Вспоминая Тарханы, Шан-Гирей называет сады, Круглый и Средний («сад с разрушенной теплицей»), Большой пруд, упоминает о роще, что и сейчас стоит невдалеке от села, где на месте старых дубов поднялась теперь чаща молодых крепких дубков, говорит о Дальнем саде, что в стороне, уже у самых полей.
Из зимней жизни Шан-Гирею особенно запомнилась «стенка» на Большом пруду. На льду сходились для кулачного боя стена на стену разбившиеся на две партии местные крестьяне. Сердце замирало, когда с плотины смотрели на этот бой.

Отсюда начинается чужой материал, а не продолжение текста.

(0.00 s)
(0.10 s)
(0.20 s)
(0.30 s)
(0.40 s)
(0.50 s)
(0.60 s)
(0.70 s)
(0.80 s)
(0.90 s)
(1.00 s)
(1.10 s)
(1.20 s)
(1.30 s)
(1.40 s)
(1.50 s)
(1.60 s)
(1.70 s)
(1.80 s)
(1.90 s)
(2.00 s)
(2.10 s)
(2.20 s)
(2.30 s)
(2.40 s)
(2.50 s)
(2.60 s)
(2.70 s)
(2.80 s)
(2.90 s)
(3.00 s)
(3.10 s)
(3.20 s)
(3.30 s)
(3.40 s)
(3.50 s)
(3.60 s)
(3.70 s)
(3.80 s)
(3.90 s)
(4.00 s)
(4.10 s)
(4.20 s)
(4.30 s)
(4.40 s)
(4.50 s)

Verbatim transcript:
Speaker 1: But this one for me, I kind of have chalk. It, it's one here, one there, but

Старинную «потеху», которой предавались тарханские крестьяне, Лермонтов, верно, вспоминал, когда писал «Песню про царя Ивана Васильевича, молодого опричника и удалого купца Калашникова» :
Как сходилися, собиралися.
Удалые бойцы московские.
На Москву-реку, на кулачный бой,.
Разгуляться для праздника, потешиться.
Кулачный бой Лермонтов видел не только в детстве, но и в 1836 году. «Стенка» дожила до 1917 года.
На бой друг против друга сходились две стороны Тархан, расположенные на противоположных берегах Большого пруда. Жители указывают, откуда шли «враждебные» партии. Бугор и Овсянка спускались к плотине от «казенного амбара», находившегося неподалеку от сельской церкви. Противоположная сторона Тархан, Яшинка и Ильинка, готовилась к бою на возвышении, откуда дорога спускается к пруду. Сойдясь на плотине и на льду, вызывали друг друга. Так начинался бой Вспомним «Песню» :
На просторе опричник похаживает,.
Над плохими бойцами подсмеивает:
" Присмирели, небось, призадумались!
Так и быть, обещаюсь, для праздника,.
Отпущу живого с покаянием… «.
Шан-Гирей называет тех, кто окружал Лермонтова в Тарханах: учителя Капэ, о котором мы выше уже упоминали, бывшего офицера наполеоновской гвардии, попавшего в плен и навсегда оставшегося в России; бежавшего из Турции грека, который довольно быстро оставил свою педагогическую деятельность в доме Арсеньевой; добрую старушку немку Христину Осиповну Ремер, мамушку Мишеля; домашнего доктора Левиса.
К тому, что рассказано Раевским, Пожогиным-Отрашкевичем, Шан-Гиреем, кое-что добавляют свидетельства современников, собранные впоследствии, и рассказы, дожившие до наших дней.
Кроме Шан-Гирея, М. Пожогина-Отрашкевича и Давыдова, в Тарханах разновременно жили еще и другие сверстники Лермонтова: Н. Пожогин-Отрашкевич, два брата Юрьевых, Николай и Петр Максютовы и другие.
Все они вместе учились — проходился обычный курс наук, много внимания уделялось языкам; дети предавались свойственным их возрасту забавам и играм; в тарханском доме создавалась видимость семьи и подобие школы. Потерявший мать мальчик, разлученный с отцом, жил повседневно в тесном общении со сверстниками и, на внешний взгляд, был так же беззаботен, как и они.